> **Problem statement**: With pictures excluded, retype exactly every line from the one containing "[8:52.52-8:53.12]" to the end of the records below.

(Data extracted from a collection)
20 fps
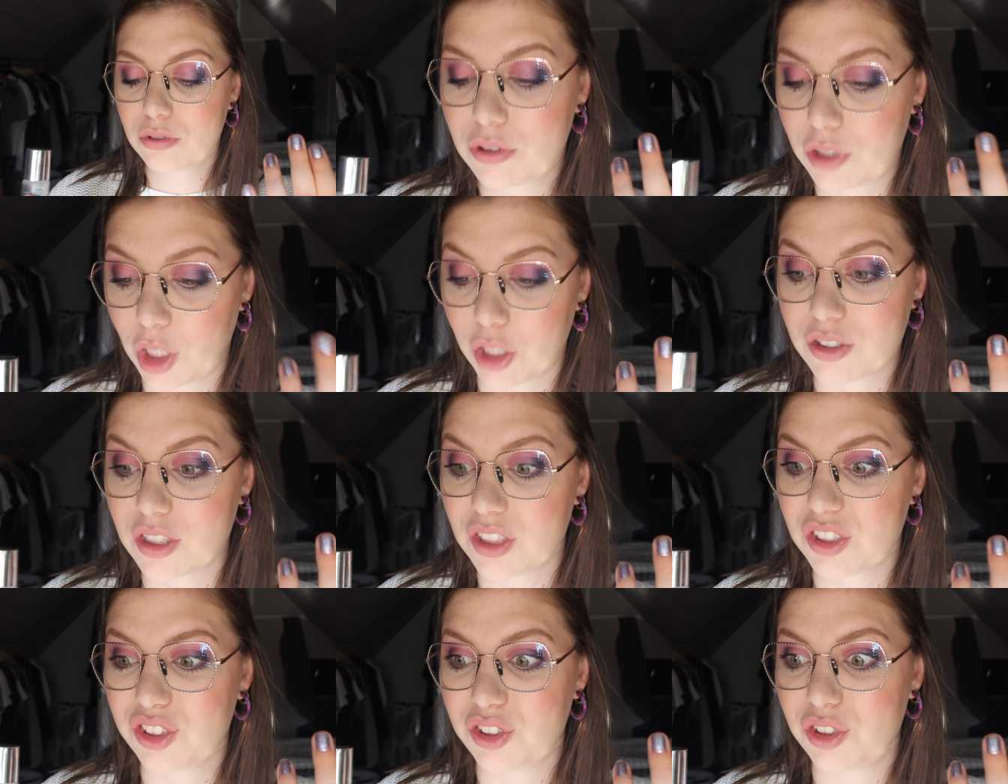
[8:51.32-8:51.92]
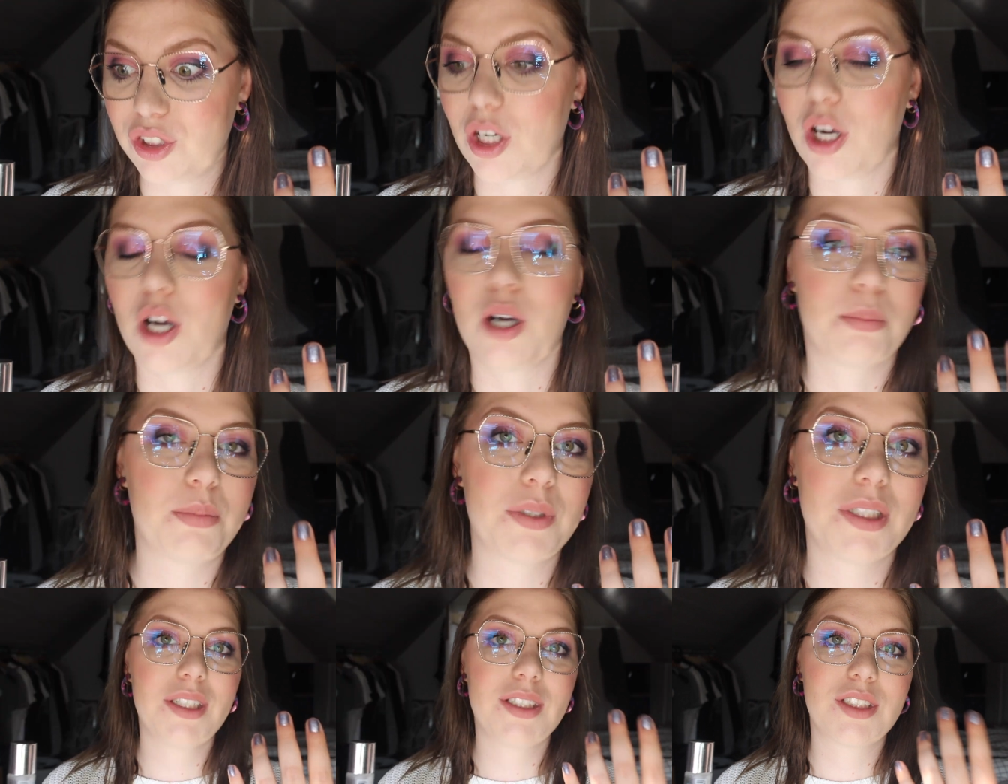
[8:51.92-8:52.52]
does its
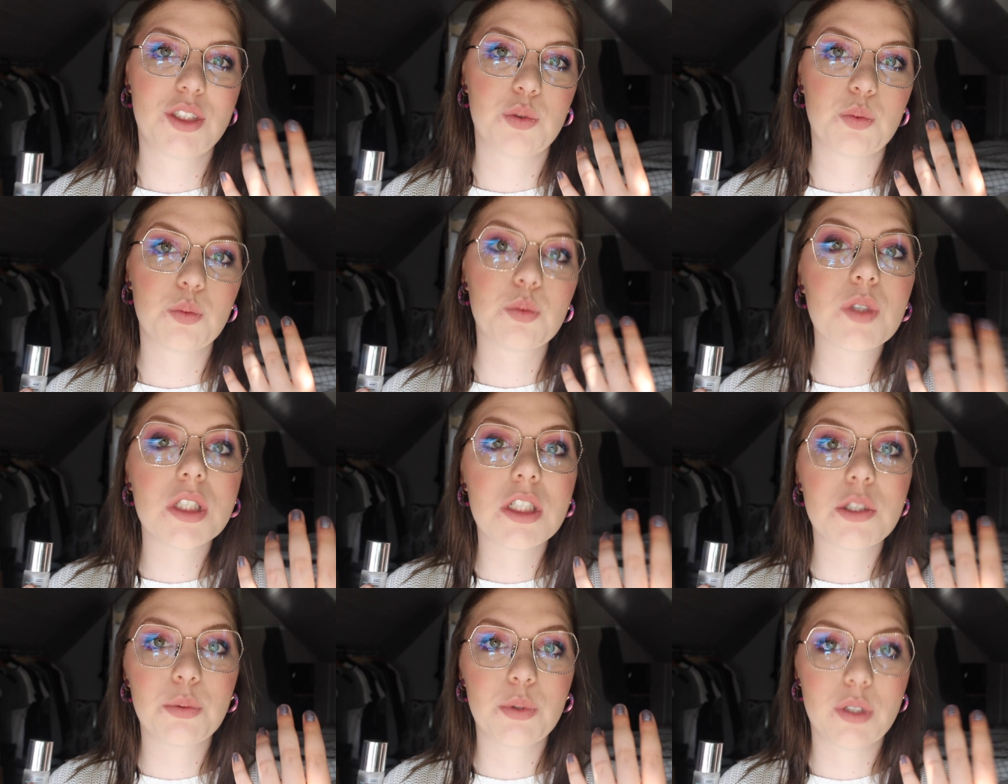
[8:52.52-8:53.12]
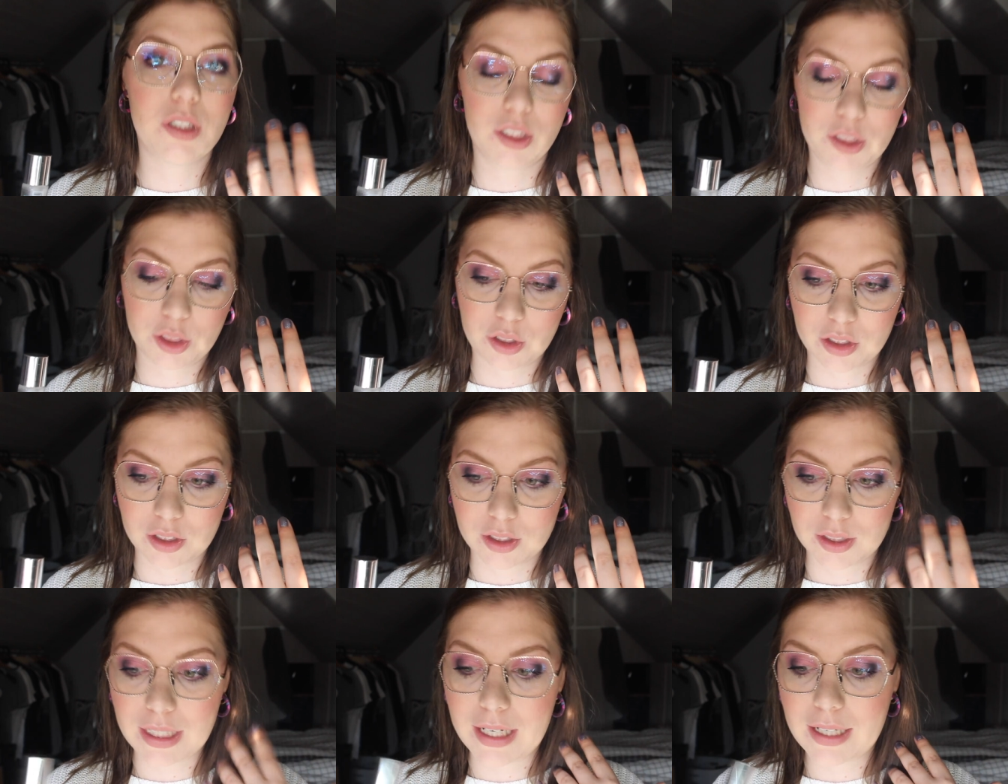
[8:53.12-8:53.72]
job. It's really, really
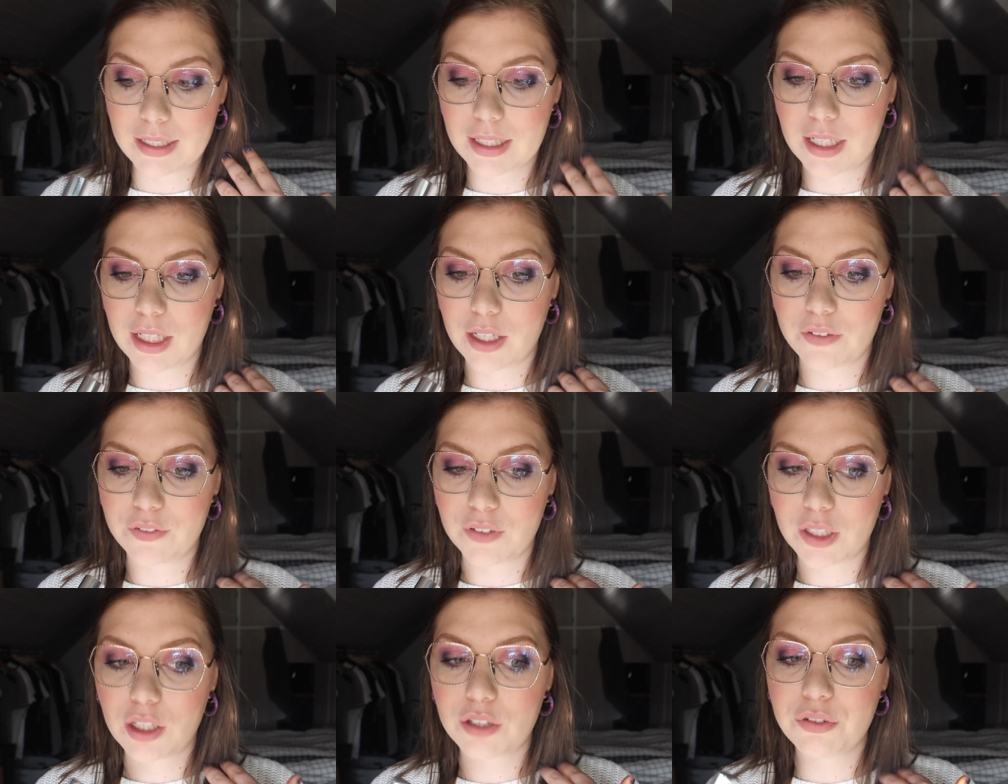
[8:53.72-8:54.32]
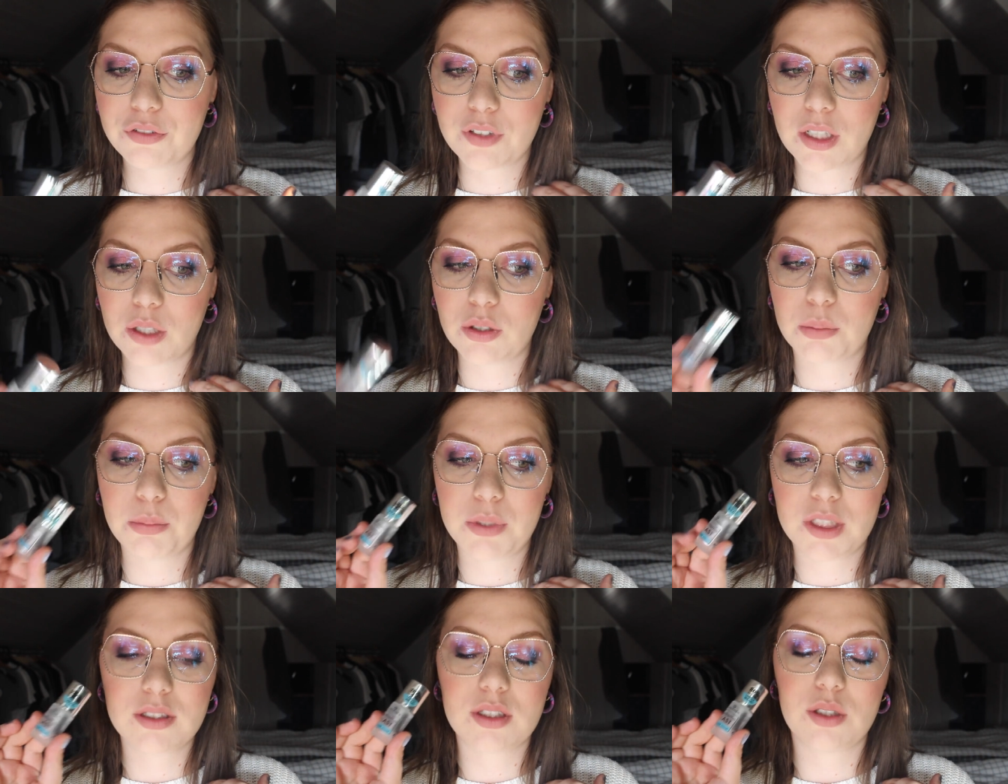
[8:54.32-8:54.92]
good, and I have not found
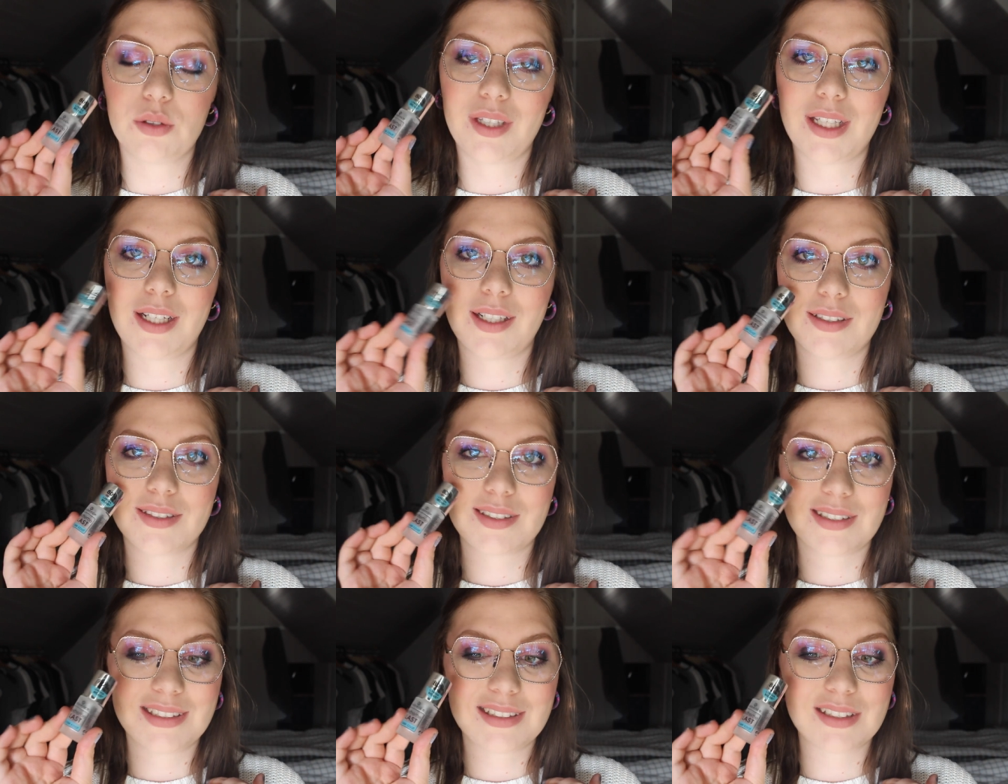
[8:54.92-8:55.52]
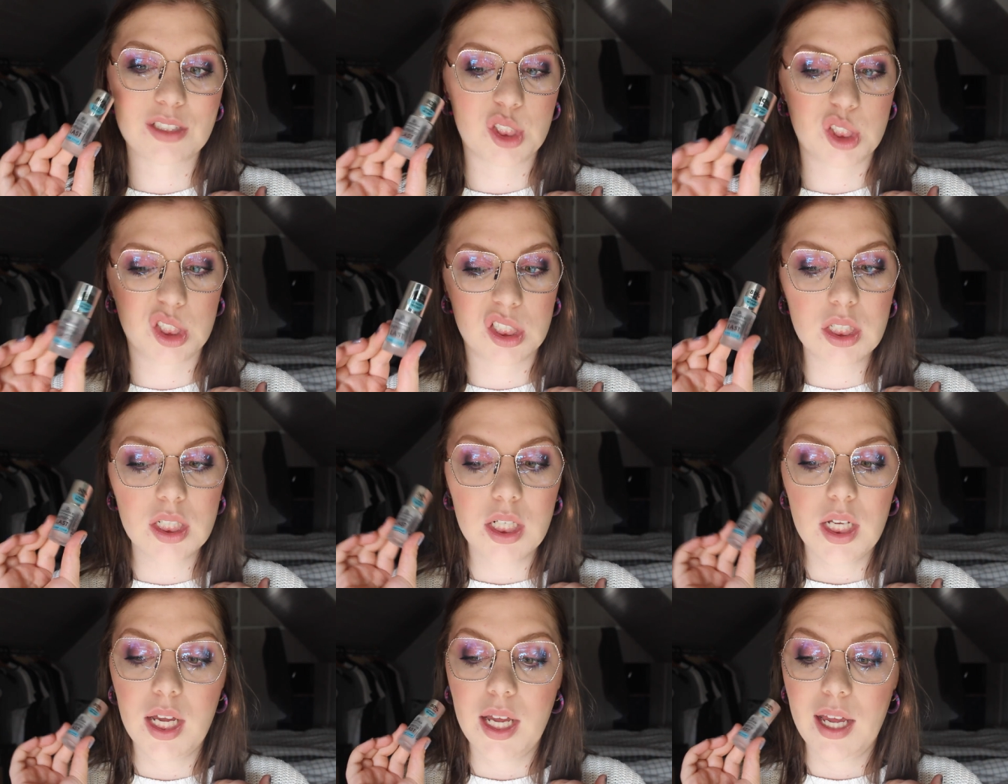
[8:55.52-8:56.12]
a base coat that is this good.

> **Answer below**:
[8:52.52-8:53.12]
[8:53.12-8:53.72]
job. It's really, really
[8:53.72-8:54.32]
[8:54.32-8:54.92]
good, and I have not found
[8:54.92-8:55.52]
[8:55.52-8:56.12]
a base coat that is this good.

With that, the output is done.